Be prepared to laugh a lot when you read Mia Sosa’s new rom-com, The Worst Best Man (Avon/HarperCollins), about a wedding planner who is left at the altar. It’s so funny you might not be able to read it in public without making snorting noises. According to Sosa, her friend, author Elizabeth Acevedo, was laughing so hard while reading the book on a recent flight, she was assisted by a flight attendant who thought she was in trouble.
The classic enemies-to-lovers trope requires the novel’s heroine, Lina, to make a choice when she has a career-changing business opportunity: Does she choose to work with her ex-fiance or his brother, Max (the person she believes responsible for breaking up her wedding)? She chooses the lesser of two evils, and a whole lot of fun ensues.
Craft is very much a part of any conversation you have with Sosa. She says, “Inherent in any romance novel has to be a conflict, and what keeps people . . . embedded in the premise, of course, is how the heck is this going to work out? But, if you have a good premise, somehow, in the end, it makes it easy to tell the story.”
Sosa’s background isn’t too shabby—she has two Ivy League degrees and is a former partner at a law firm. But when asked why this is only a footnote on her website, she says, “I don’t want people to focus on this because I am in a romance family. I feel like I am on par with my colleagues whether they are Ivy League educated or not, whether they have impressive careers or not. My experience is that the romance writing community is impressive in [its] own right. I have learned from other romance writers who have helped me improve my craft, and at the end of the day the stuff I’ve learned from the people writing damn good romances has made my writing sing—and writing briefs has nothing to do with it.”
Aside from concocting some of the funniest weddings and would-be weddings you never wanted to imagine, Sosa dishes up a lot of Brazilian culture and flavor, including some delicious food. I wish the book came with pão com manteiga and cafezinho.
Sosa herself is half Puerto Rican and half Brazilian, and her earlier books have featured Latinx heroines. In The Worst Best Man, she focuses on her Brazilian heritage. She reflects the culture through the inherent value of family. “Relationships with family characters are a familiar theme in all my romances. Friends and family aren’t just part of the background.
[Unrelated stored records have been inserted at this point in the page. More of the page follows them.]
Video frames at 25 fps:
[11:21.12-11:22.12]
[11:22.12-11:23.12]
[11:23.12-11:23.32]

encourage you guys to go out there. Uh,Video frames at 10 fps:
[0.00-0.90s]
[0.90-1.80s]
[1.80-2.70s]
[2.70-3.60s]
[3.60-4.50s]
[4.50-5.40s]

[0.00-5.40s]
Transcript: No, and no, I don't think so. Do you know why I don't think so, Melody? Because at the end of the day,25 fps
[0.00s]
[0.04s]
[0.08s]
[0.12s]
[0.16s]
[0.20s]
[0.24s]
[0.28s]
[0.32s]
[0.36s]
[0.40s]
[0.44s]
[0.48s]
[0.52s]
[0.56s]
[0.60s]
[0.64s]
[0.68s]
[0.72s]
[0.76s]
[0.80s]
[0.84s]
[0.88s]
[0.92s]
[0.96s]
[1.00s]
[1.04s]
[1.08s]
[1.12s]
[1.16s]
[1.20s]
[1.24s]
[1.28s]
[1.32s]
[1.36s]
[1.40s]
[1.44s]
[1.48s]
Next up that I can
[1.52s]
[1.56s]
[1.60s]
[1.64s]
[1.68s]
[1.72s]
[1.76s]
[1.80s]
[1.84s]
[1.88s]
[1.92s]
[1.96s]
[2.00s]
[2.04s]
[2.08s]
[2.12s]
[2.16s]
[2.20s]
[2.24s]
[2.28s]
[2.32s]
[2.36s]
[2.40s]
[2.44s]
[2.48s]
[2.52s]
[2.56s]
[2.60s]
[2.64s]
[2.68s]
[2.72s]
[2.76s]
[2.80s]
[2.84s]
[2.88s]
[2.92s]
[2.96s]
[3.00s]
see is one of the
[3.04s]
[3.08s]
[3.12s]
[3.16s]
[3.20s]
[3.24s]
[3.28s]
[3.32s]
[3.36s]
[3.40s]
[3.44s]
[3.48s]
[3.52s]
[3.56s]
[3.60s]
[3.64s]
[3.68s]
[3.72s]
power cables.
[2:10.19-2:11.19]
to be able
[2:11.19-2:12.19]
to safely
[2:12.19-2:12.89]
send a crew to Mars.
Incorporating them into the romance makes you see the way two people who have promised happily ever after will still interact with each other as part of a larger group. In Brazilian and Puerto Rican culture, family and tradition are a ‘thing,’ whether people screw up or not.”
Sosa continues, “I was raised by my mother and her two sisters in a large supportive family: women who were in marriages that didn’t work out and cousins raised by a network of single moms. This was the first time I put this in a book and I had deep concerns that to show a less traditional family with a single mom would be reflecting something that is arguably stereotypical. I wanted to show a part of my life on the page and mirror these women who did right by us and made sure all the cousins did well. This was a love letter to my mother and aunties”.
According to Sosa, in romance your character has to have a flaw. In Lina’s case, it is that as a woman of color she has to put on a mask and camouflage her feelings. As Lina says, “I now know the rules well: We must never let our emotions get the better of us; doing so is either a sign of weakness, one that diminishes our well-earned respect, or a mark of combativeness, which will cause people to say we’re irrational. And as women—women of color, more specifically—we simply can’t afford to be perceived in those terms.”
Sosa says, “Lina and a lot of women of color, in particular, come with a ready-made shield that needs to be resolved and acknowledged for a relationship to work. This heroine has lived a life the way I live life, recognizing you need to get beyond the shield. But it doesn’t come down at the end of the story. She learns how to navigate it and learns how to let somebody in.”
Not only is The Worst Best Man in first person, it also features two narrators. Sosa says, “It was a definite choice to feature both perspectives for me. It’s always important to have the heroine’s point of view, hear her voice observing the world around her and how people are responding to her.” Since we see Max’s point of view, we are made aware of his vulnerabilities and insecurities, not just his polished, attractive exterior.
Sosa never wants the hero to resolve something for the heroine “especially since we are aware that Max has his own mask, and sees it, too,” which parallels Lina’s story. “Both Lina and Max are aware that this isn’t something they can resolve, and at the end of the book, they know they are stronger together.”
Readers can look forward to reading about Max’s best friend, Drew, in the sequel.
Kate Voorsanger Ryan is writer in Brooklyn.